My question is...has anyone ever recovered from something like this without having to lose data or without the whole (throw it all out the window and start over) approach ?

I did find one link that covered my scenario, not sure if it sheds any light on the situation : http://www.theprojectbot.com/raid/what-is-a-punctured-raid-array/

Any help or direction would be appreciated ! What do you guys think?


Solution 1:

Your system I assume is still up, so the best thing to do is make an immediate backup, dump the disks/array, rebuild, and restore from the backup.

Bad blocks don't always mean your backups are also bad. If you haven't experienced any performance problems or damaged files, then your backups should still be complete enough to finish a restore.

To test, take your most recent backup and examine your most important data. If it's still intact, you likely have a good backup.

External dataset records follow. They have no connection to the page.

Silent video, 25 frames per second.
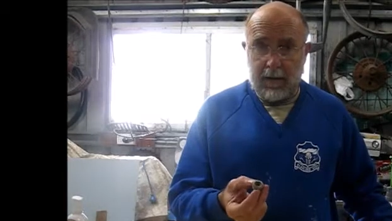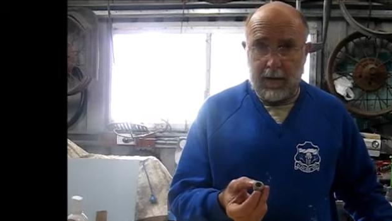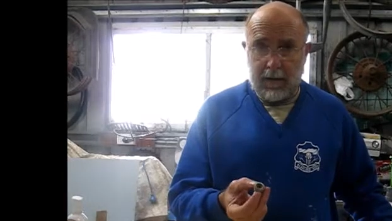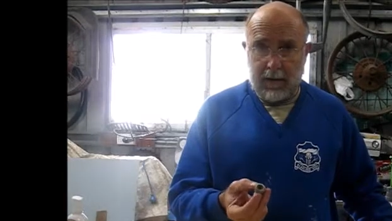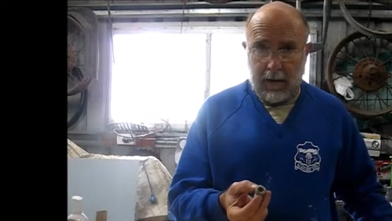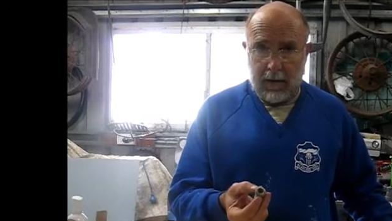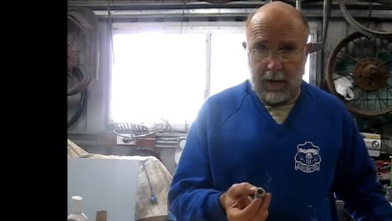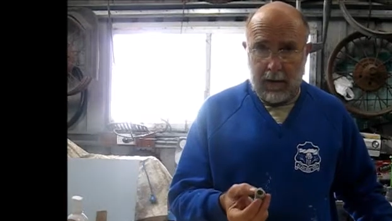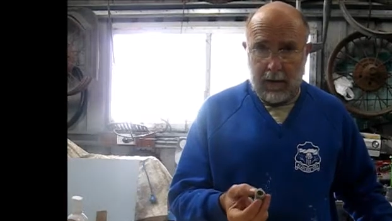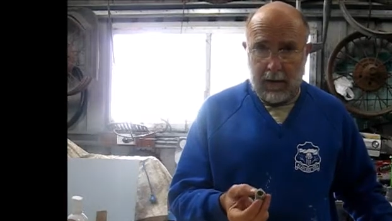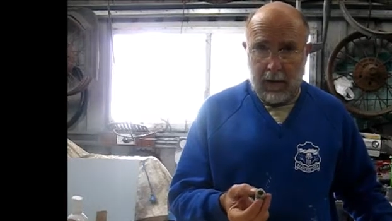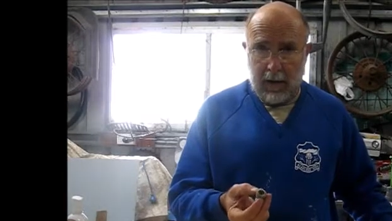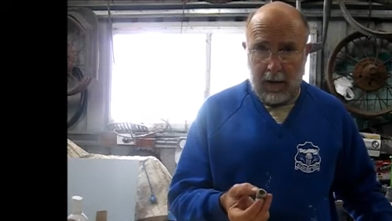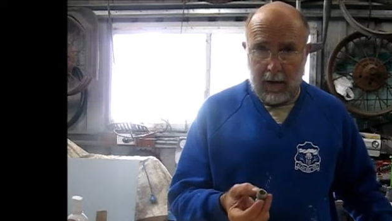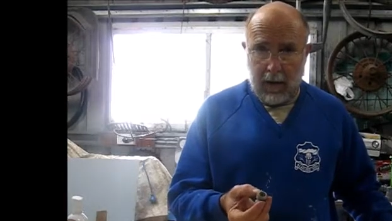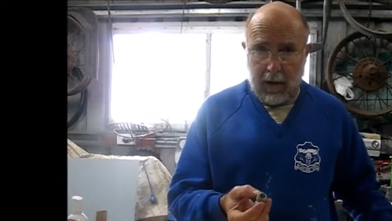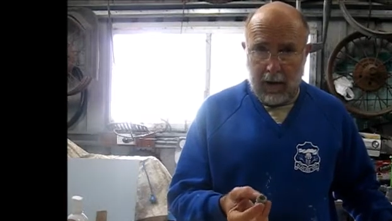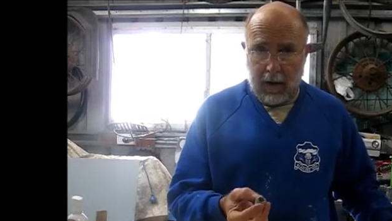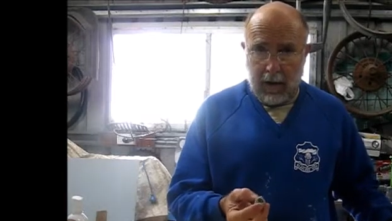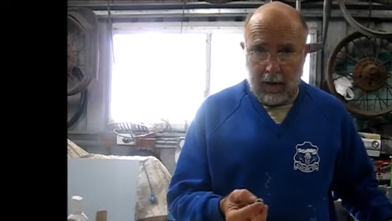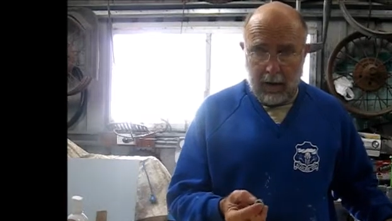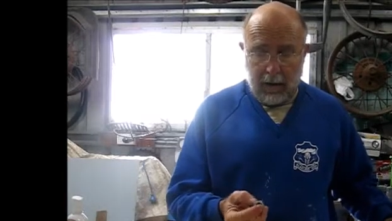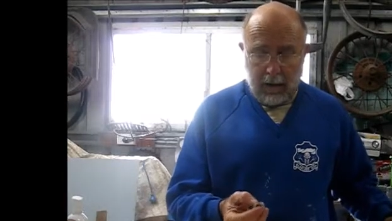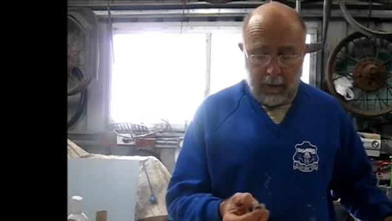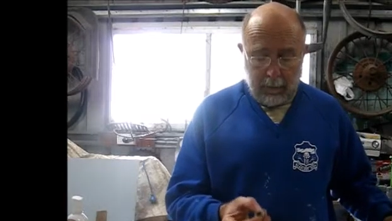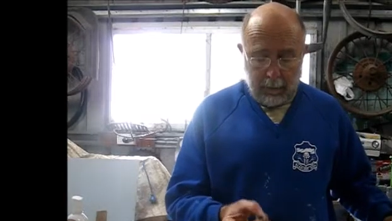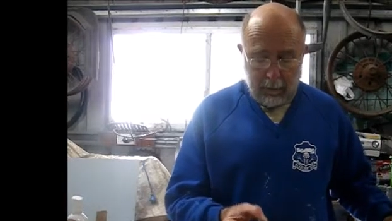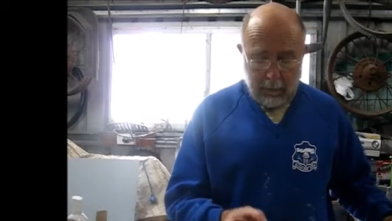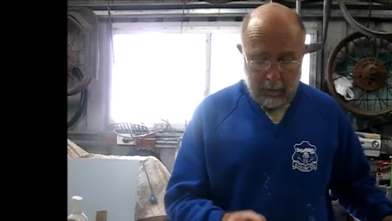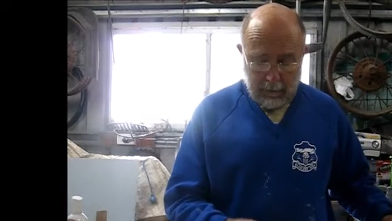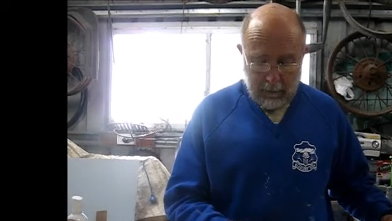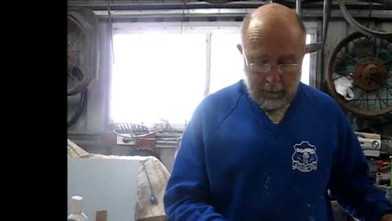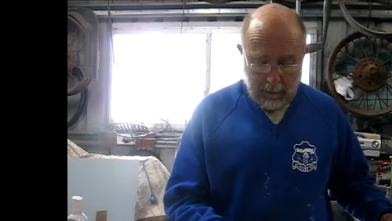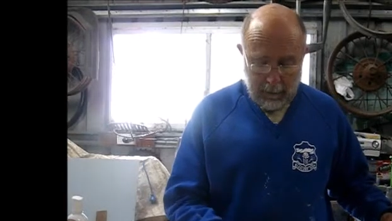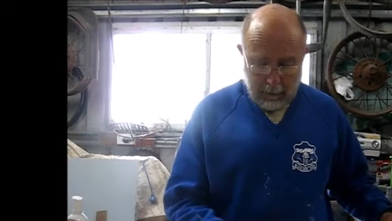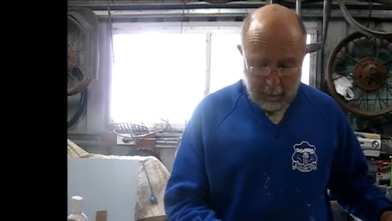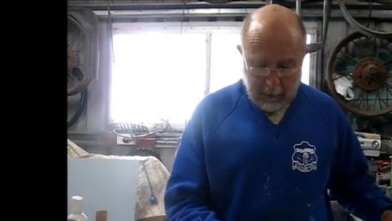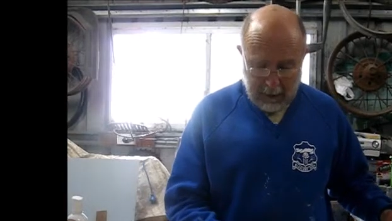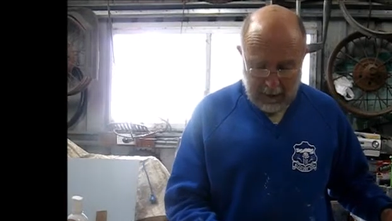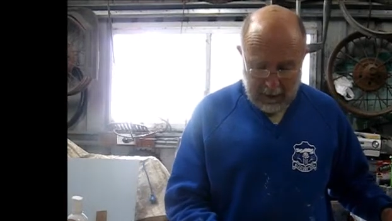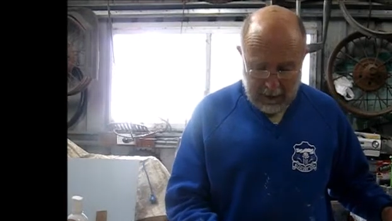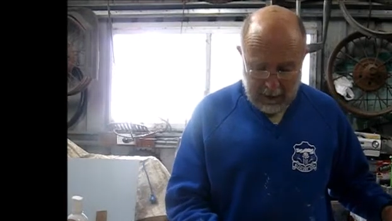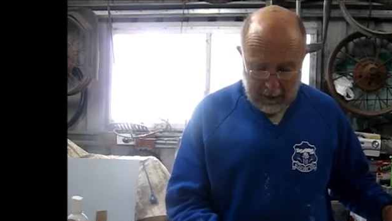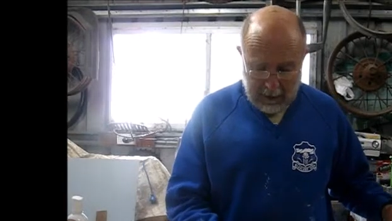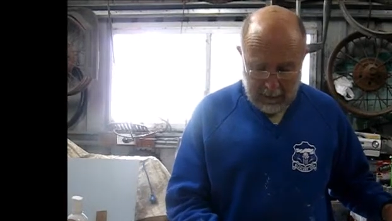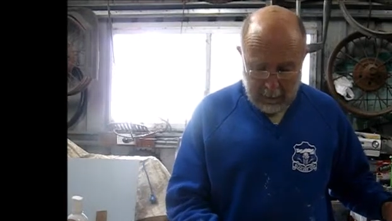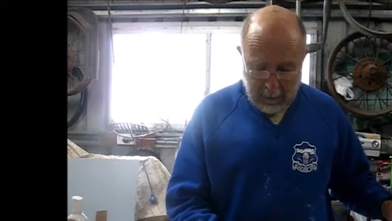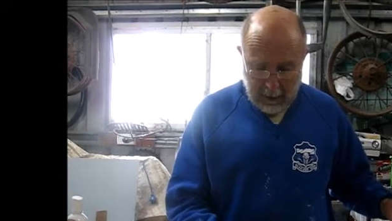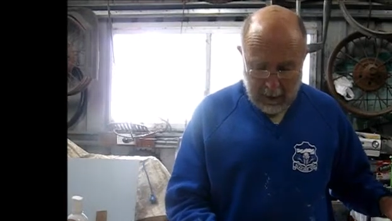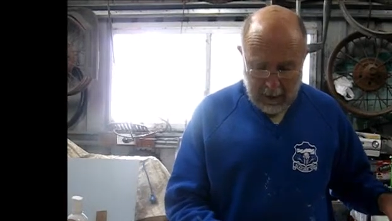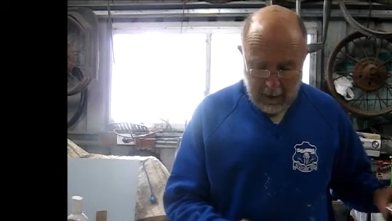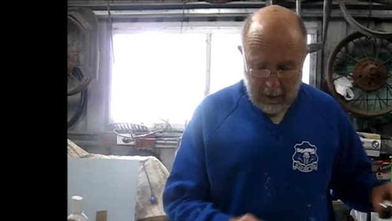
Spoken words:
is a nylon bar,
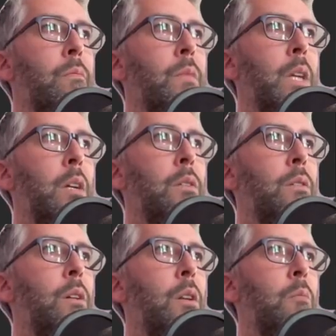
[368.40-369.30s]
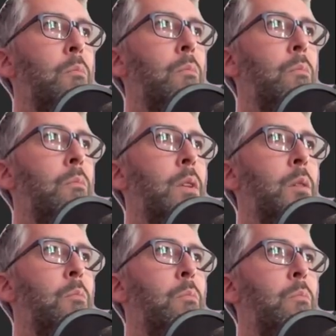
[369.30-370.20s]
Yeah, it's not a, it's a
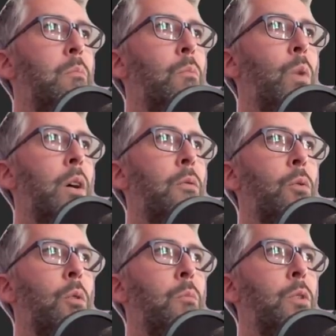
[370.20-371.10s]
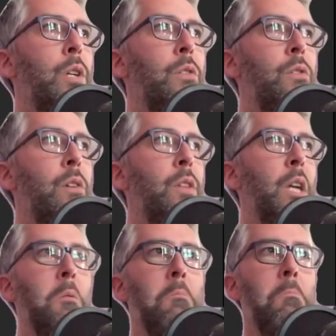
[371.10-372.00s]
well-formed JSON, I
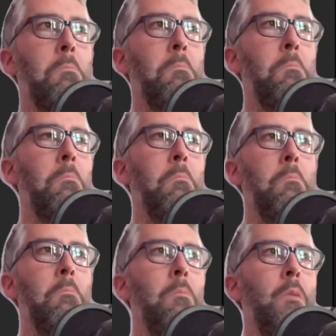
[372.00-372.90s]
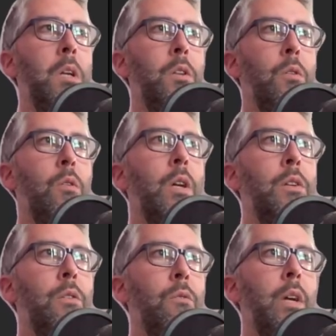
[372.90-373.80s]
think. It's a nice
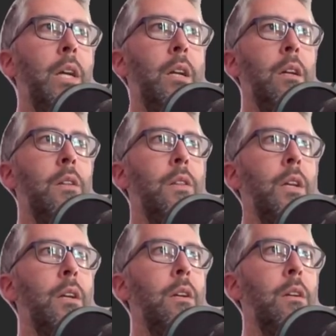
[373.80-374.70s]
array, I think.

At this point, there is a risk involved as you cannot be 100% certain that your backups are good or that backing up now won't cause file loss. However, your array will eventually fail and force a restore anyway, so this is your only real option.

Solution 2:

Right this instant, do the following:

  • Stop rotating backups or deleting old ones for this system. You want to keep all of the backups you currently have.
  • Take a full backup of the server.

Hopefully the disks are still good enough that your data is intact, and you won't encounter any problems running the new full backup.

Then scrap those disks, and build a new RAID array. Once that's ready, try to restore from the backup you took just now. With any luck, that'll be all you need to do.

If that fails, try the next oldest, and the next oldest, etc. Be sure to test the functionality of the system - just because it boots, doesn't mean it's fully operational. Particularly, test the databases for corruption.

If you had to restore the entire system from an older backup, that's ok. Take the newest backups, and restore just the database files and other important files. Test them to make sure they work properly. Again, if that fails, try the next oldest.

Using this process minimizes the data loss.